▶ [Problem statement]: Please print the line that holds "[1.00-2.00s]" and each line after it to the end of the data, word for word, without any pictures.

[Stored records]
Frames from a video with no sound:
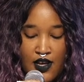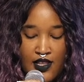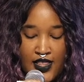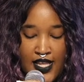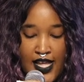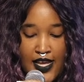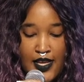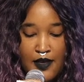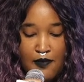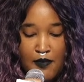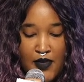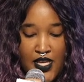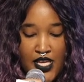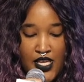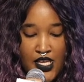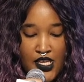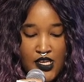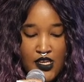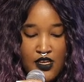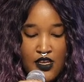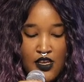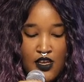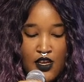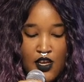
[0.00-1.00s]
like
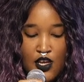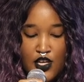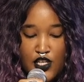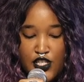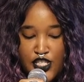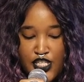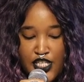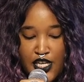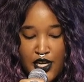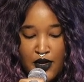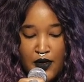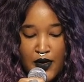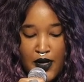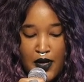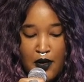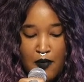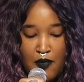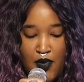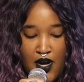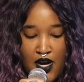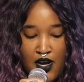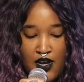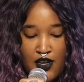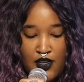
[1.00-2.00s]
me sharing a
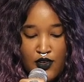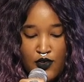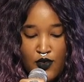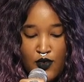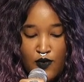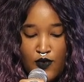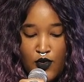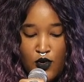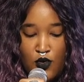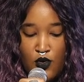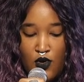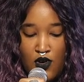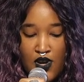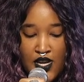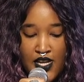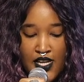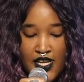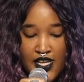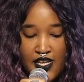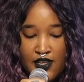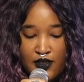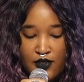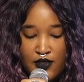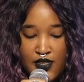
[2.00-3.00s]
bond over
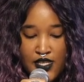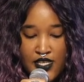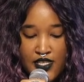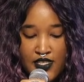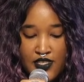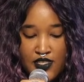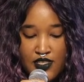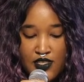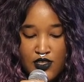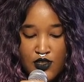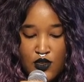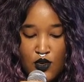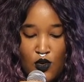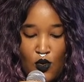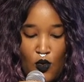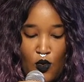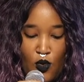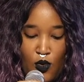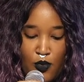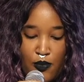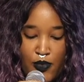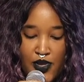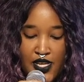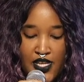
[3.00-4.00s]
chronic illness
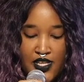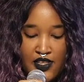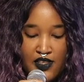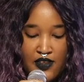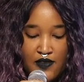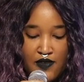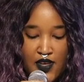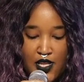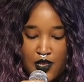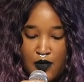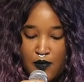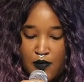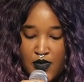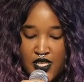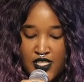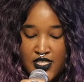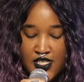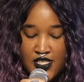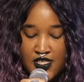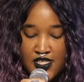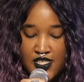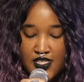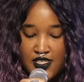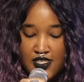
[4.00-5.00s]
or being
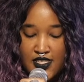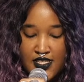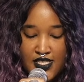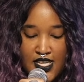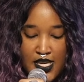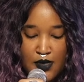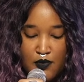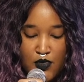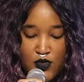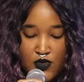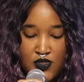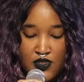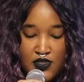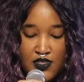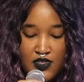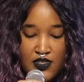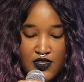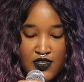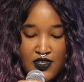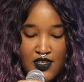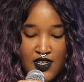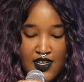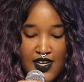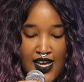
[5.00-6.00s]
developmentally disabled.
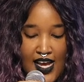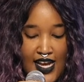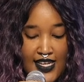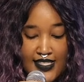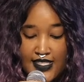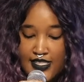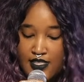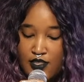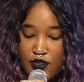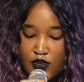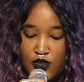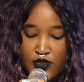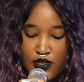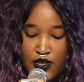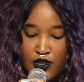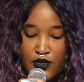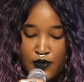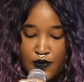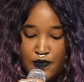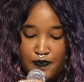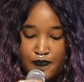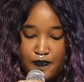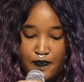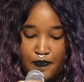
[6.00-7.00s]
I still
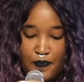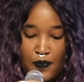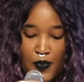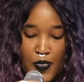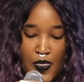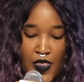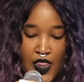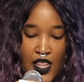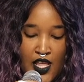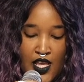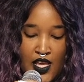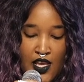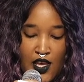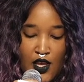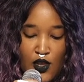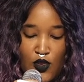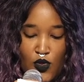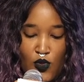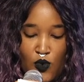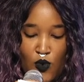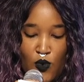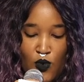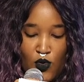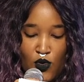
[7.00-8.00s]
don't.
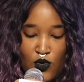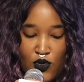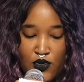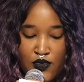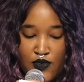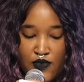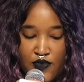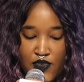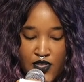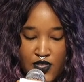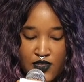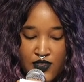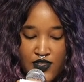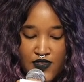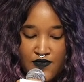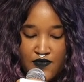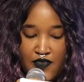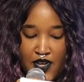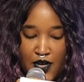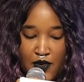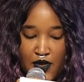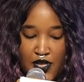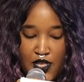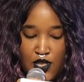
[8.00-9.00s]
The world feels
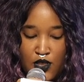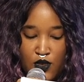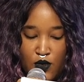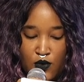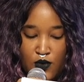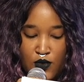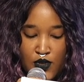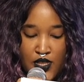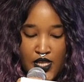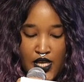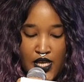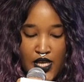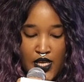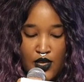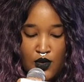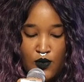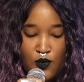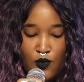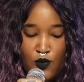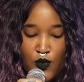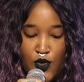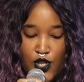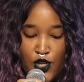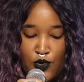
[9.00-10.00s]
very lonely
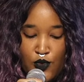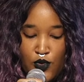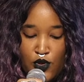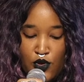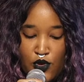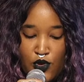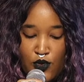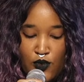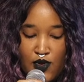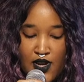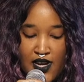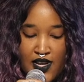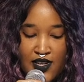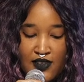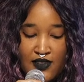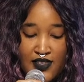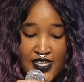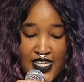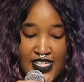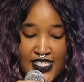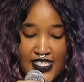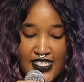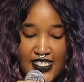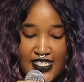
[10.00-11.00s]
when you look
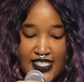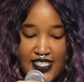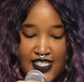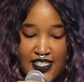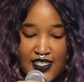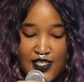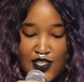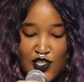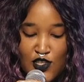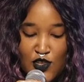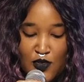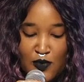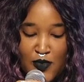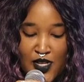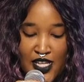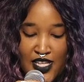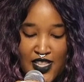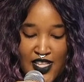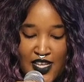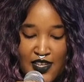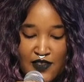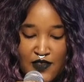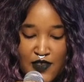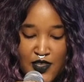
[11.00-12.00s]
around and see so
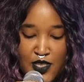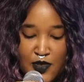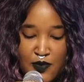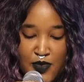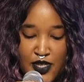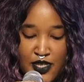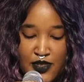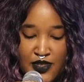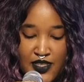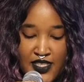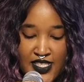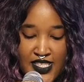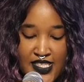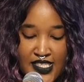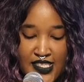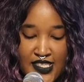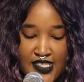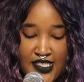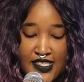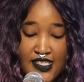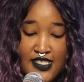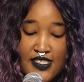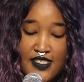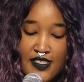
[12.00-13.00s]
many life
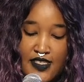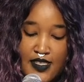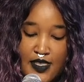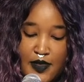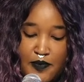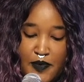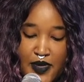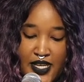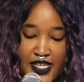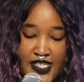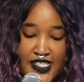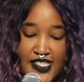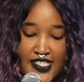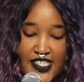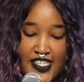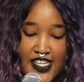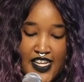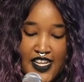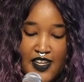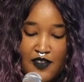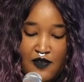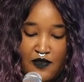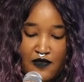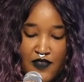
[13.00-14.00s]
experiences depicted
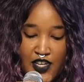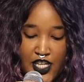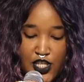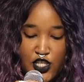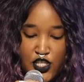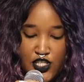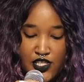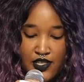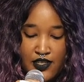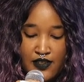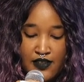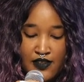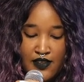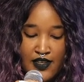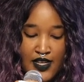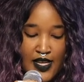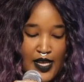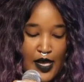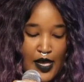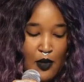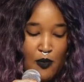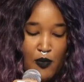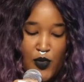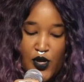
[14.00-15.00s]
in fiction,
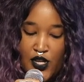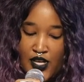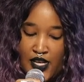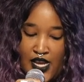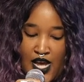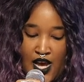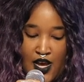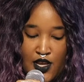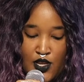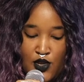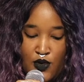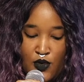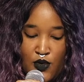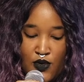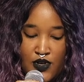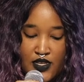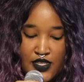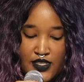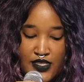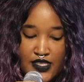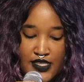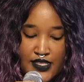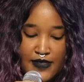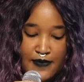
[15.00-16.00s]
but not
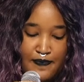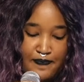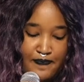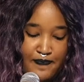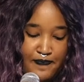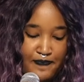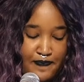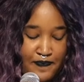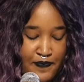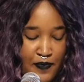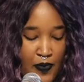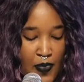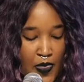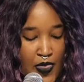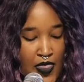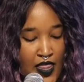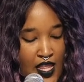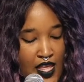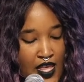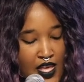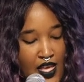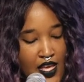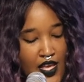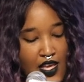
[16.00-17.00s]
yours.
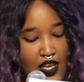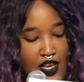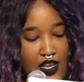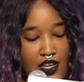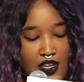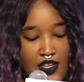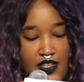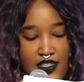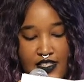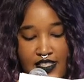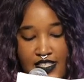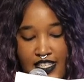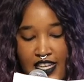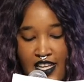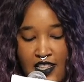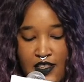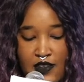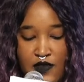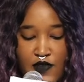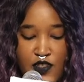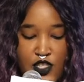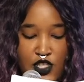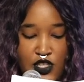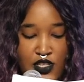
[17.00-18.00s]

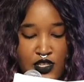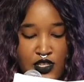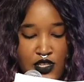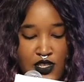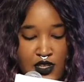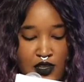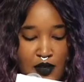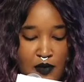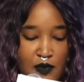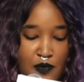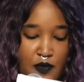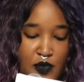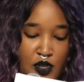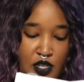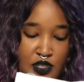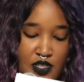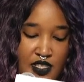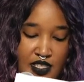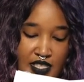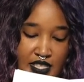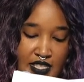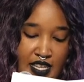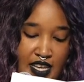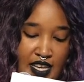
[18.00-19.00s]
Television,
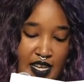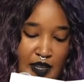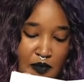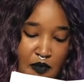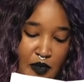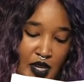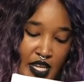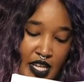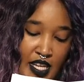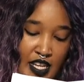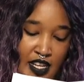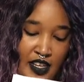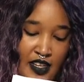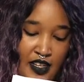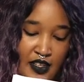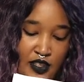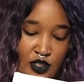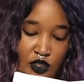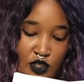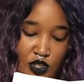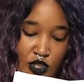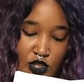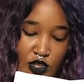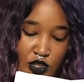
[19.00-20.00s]
books, and
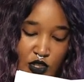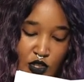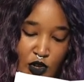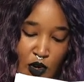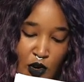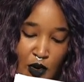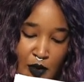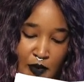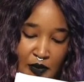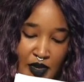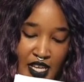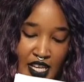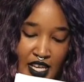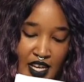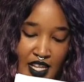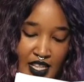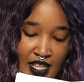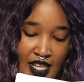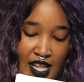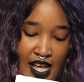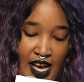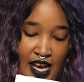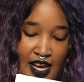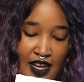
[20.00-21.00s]
media taught me a
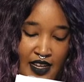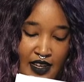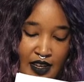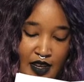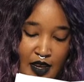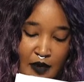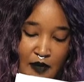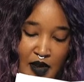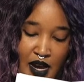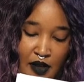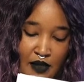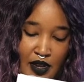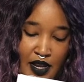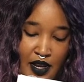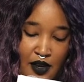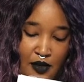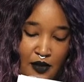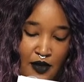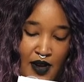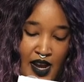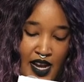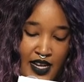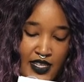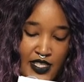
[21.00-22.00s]
lot about
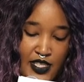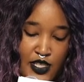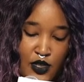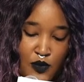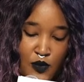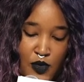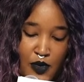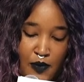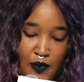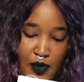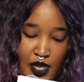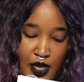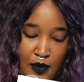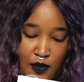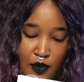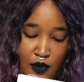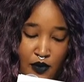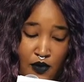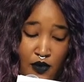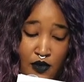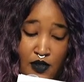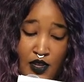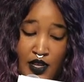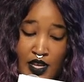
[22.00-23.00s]
interacting with
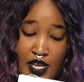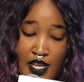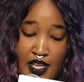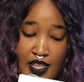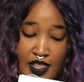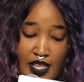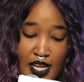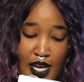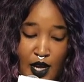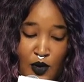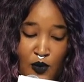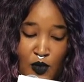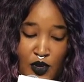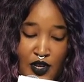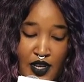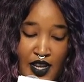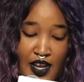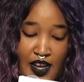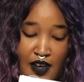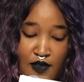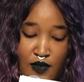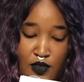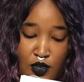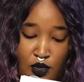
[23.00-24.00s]
people that I wouldn't
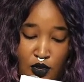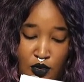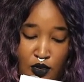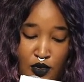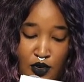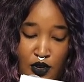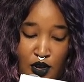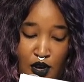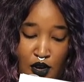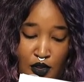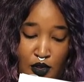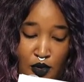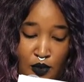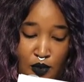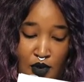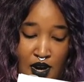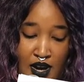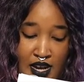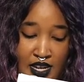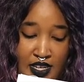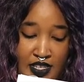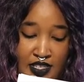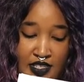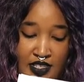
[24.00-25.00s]
have learned
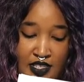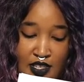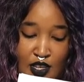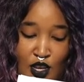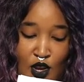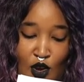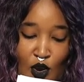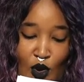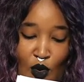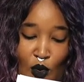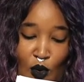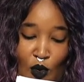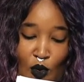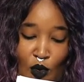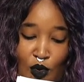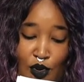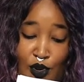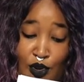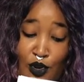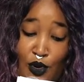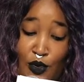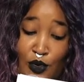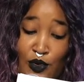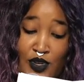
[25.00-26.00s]
otherwise or
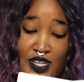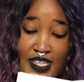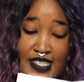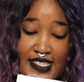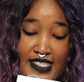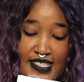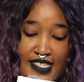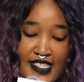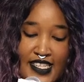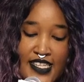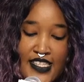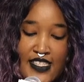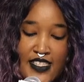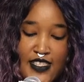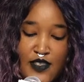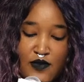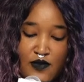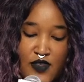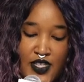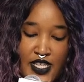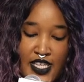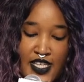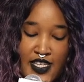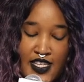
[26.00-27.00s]
known
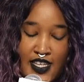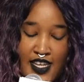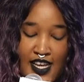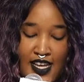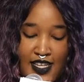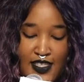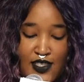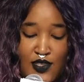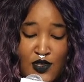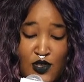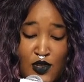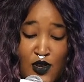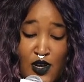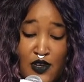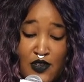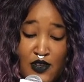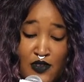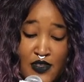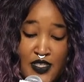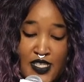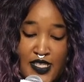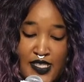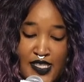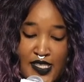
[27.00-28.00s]
instinctively as
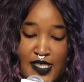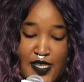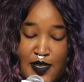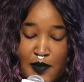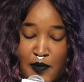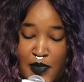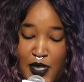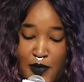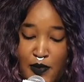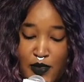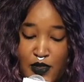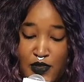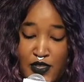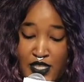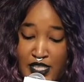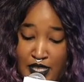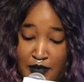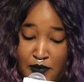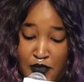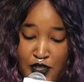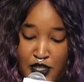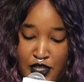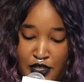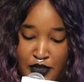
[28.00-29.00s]
non-autistic people
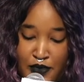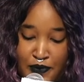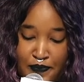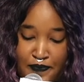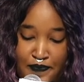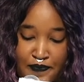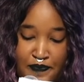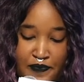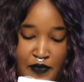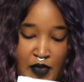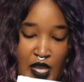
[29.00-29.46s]
seem to.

▶ [Answer box]:
[1.00-2.00s]
me sharing a
[2.00-3.00s]
bond over
[3.00-4.00s]
chronic illness
[4.00-5.00s]
or being
[5.00-6.00s]
developmentally disabled.
[6.00-7.00s]
I still
[7.00-8.00s]
don't.
[8.00-9.00s]
The world feels
[9.00-10.00s]
very lonely
[10.00-11.00s]
when you look
[11.00-12.00s]
around and see so
[12.00-13.00s]
many life
[13.00-14.00s]
experiences depicted
[14.00-15.00s]
in fiction,
[15.00-16.00s]
but not
[16.00-17.00s]
yours.
[17.00-18.00s]

[18.00-19.00s]
Television,
[19.00-20.00s]
books, and
[20.00-21.00s]
media taught me a
[21.00-22.00s]
lot about
[22.00-23.00s]
interacting with
[23.00-24.00s]
people that I wouldn't
[24.00-25.00s]
have learned
[25.00-26.00s]
otherwise or
[26.00-27.00s]
known
[27.00-28.00s]
instinctively as
[28.00-29.00s]
non-autistic people
[29.00-29.46s]
seem to.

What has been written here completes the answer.